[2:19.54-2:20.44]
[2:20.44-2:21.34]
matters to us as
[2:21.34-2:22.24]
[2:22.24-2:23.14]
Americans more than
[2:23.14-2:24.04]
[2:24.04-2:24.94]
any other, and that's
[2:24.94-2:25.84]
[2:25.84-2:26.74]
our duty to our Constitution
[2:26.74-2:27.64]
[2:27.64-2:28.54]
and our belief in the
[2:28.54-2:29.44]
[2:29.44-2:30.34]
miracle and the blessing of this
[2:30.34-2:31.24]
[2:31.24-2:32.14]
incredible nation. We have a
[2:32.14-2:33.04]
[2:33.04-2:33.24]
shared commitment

**How to complete this task:**
Your task is to repeat each line of the material exactly.

**Answer to the exercise:**
[2:19.54-2:20.44]
[2:20.44-2:21.34]
matters to us as
[2:21.34-2:22.24]
[2:22.24-2:23.14]
Americans more than
[2:23.14-2:24.04]
[2:24.04-2:24.94]
any other, and that's
[2:24.94-2:25.84]
[2:25.84-2:26.74]
our duty to our Constitution
[2:26.74-2:27.64]
[2:27.64-2:28.54]
and our belief in the
[2:28.54-2:29.44]
[2:29.44-2:30.34]
miracle and the blessing of this
[2:30.34-2:31.24]
[2:31.24-2:32.14]
incredible nation. We have a
[2:32.14-2:33.04]
[2:33.04-2:33.24]
shared commitment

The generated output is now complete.